Create the directory ~/.kde/env if it does not already exist. (For KDE 4 use ~/.kde4/env) Create a file there called set_window_manager.sh containing only the following line of text:

export KDEWM=/path/to/xmonad

where "/path/to/xmonad" is the path to the xmonad binary on your system. For example, on Debian systems this is /usr/bin/xmonad. If you compiled xmonad from source, it may be something like /home/$USER/bin/xmonad.

You may also have to use chmod to ensure that set_window_manager.sh is executable.

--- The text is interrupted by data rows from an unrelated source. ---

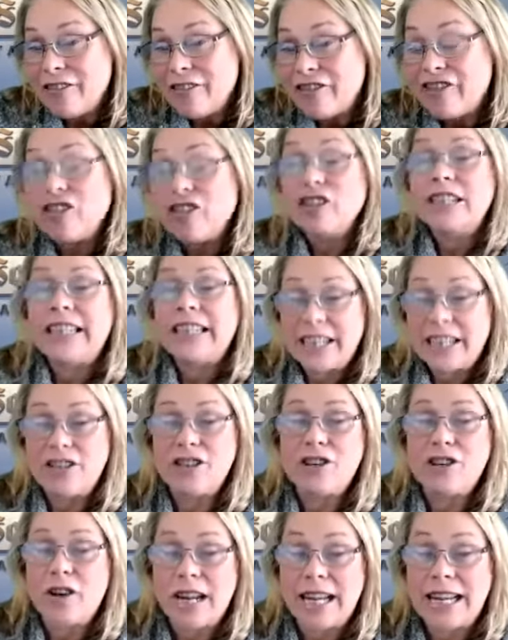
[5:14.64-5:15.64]
fully
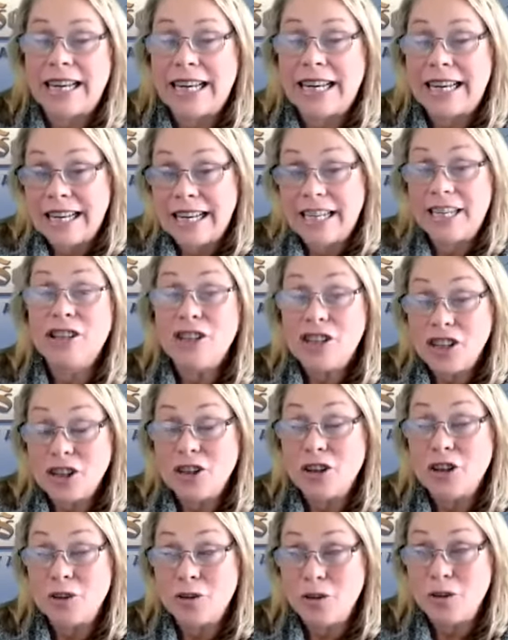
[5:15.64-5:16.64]
integrated
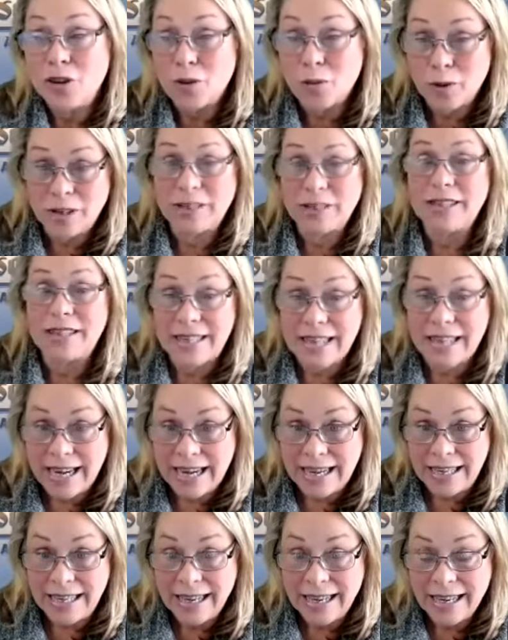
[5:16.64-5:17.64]
into the real
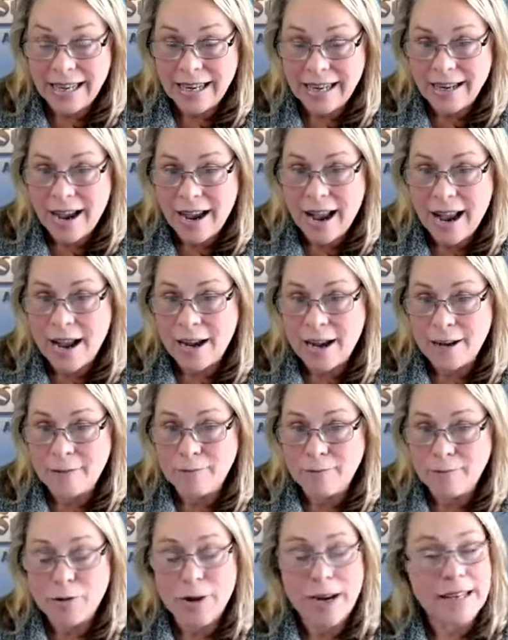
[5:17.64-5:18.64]
estate um,
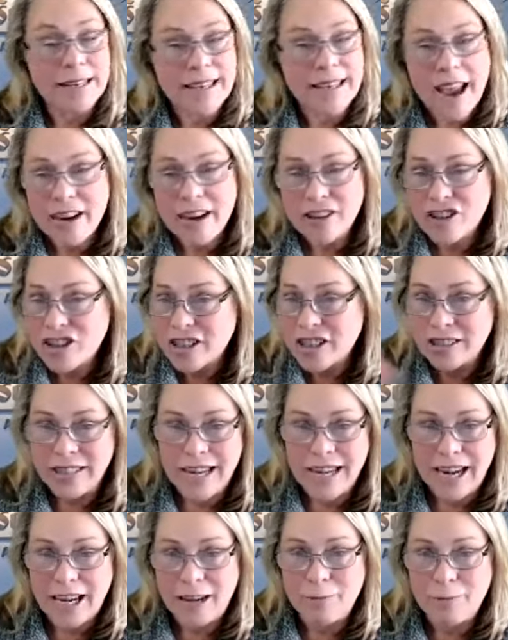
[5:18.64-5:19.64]
transaction
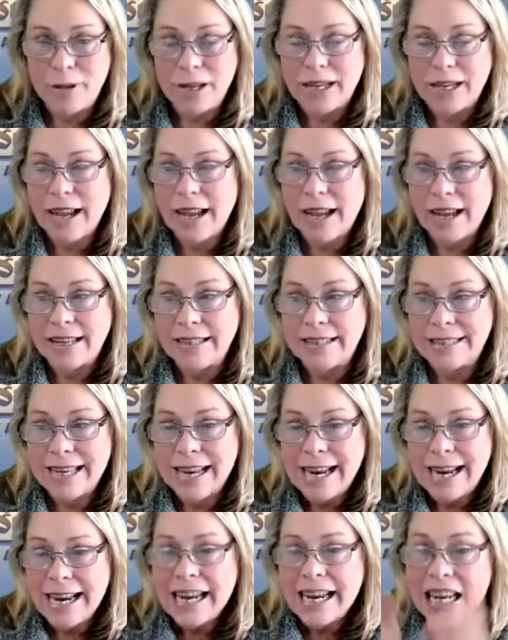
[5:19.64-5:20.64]
game. Because
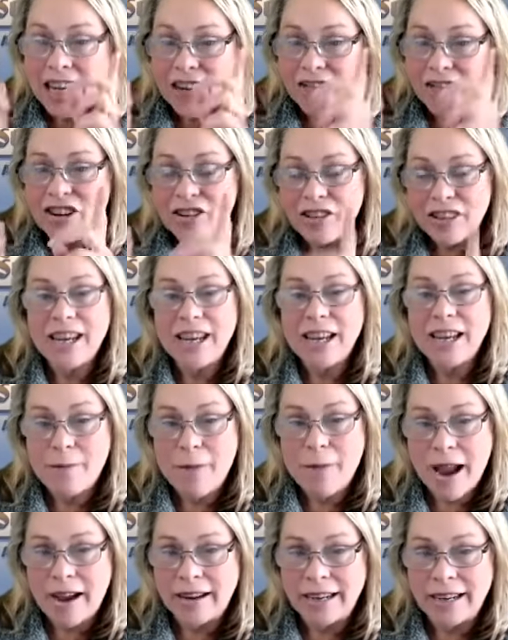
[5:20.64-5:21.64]
if you think
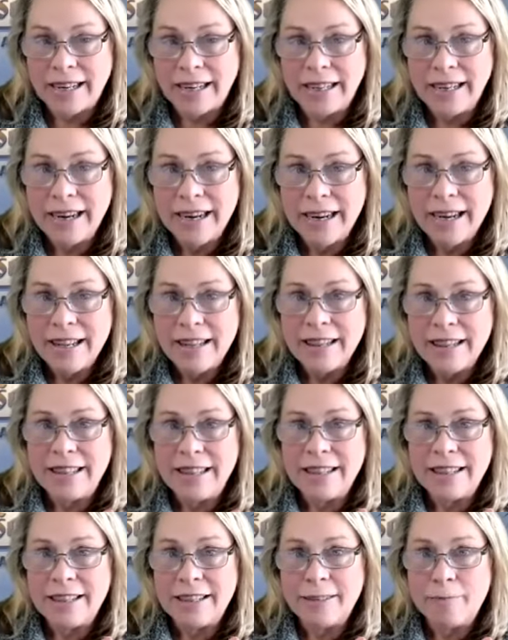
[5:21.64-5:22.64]
about it,
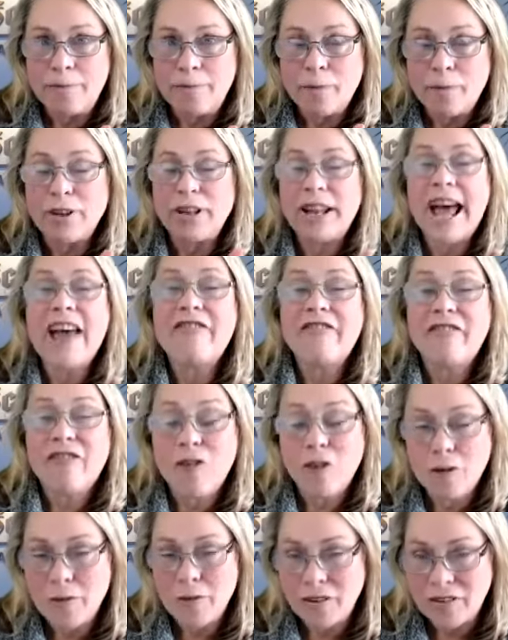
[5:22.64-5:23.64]
the
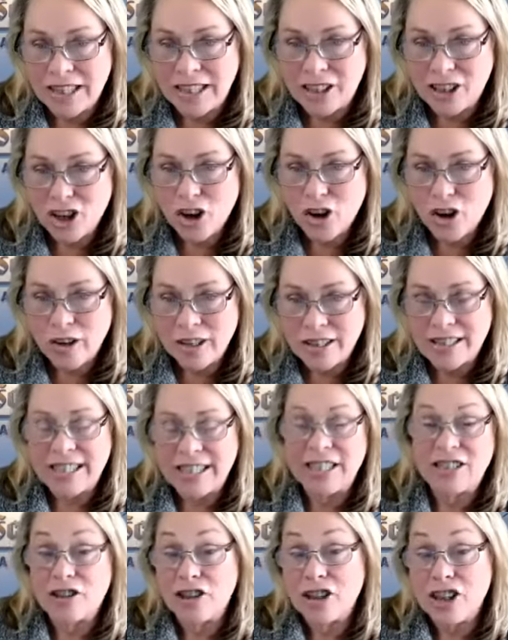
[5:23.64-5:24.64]
platform that these
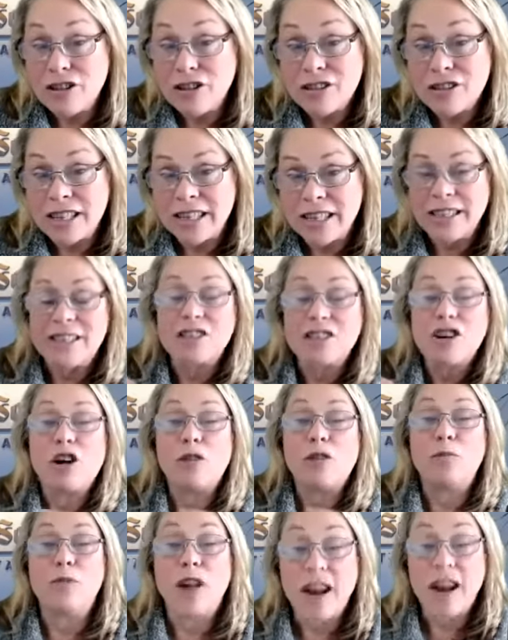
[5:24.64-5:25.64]
currencies are using is
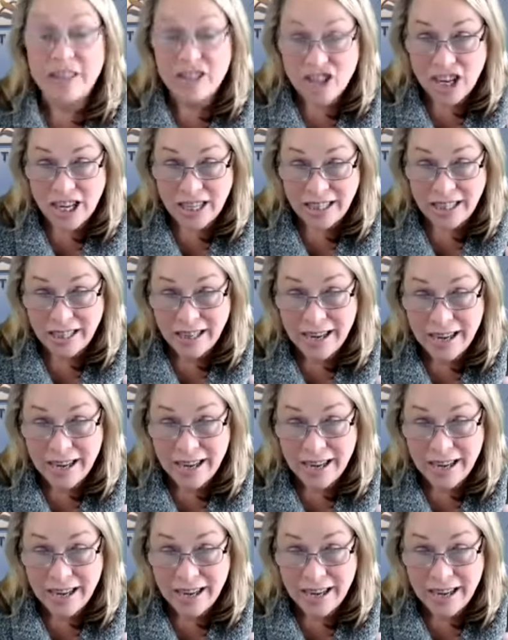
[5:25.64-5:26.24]
called blockchain.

[edit] 7 Restart your KDE session

Now end your current KDE session and start a new one. Welcome to xmonad with KDE!

[edit] 8 Tips and issues

  • As in Gnome, it is very important not to use the xmonad mod-shift-q key to exit your session. Use the KDE menu or panel applet. This is dealt with in Config.Kde. It's ok to mod-shift-q to logout when using Config.Kde binding for mod-shift-q.
  • Since KDE4's system tray is built around Plasma, whose widgets normally live on the desktop layer, it can be difficult to customize the Plasma tray's display for Xmonad. If you use a 3rd party system tray such as Trayer while running KDE, and some or all icons are missing or appear to conflict with the Plasma tray, the conflict might be worked around by disabling the kded status notifier manager. systemsettings -> Startup and Shutdown -> Service Manager -> uncheck "Status Notifier Manager". Additionally, such tray applications might not implement all of KDE's system tray functionality.

To do: In the sample configuration, show how to bind mod-shift-Q to the command dcop kdesktop default logout to end the KDE session via a dialog, or to the command dcop ksmserver default logout 0 -1 -1 to end the KDE session directly.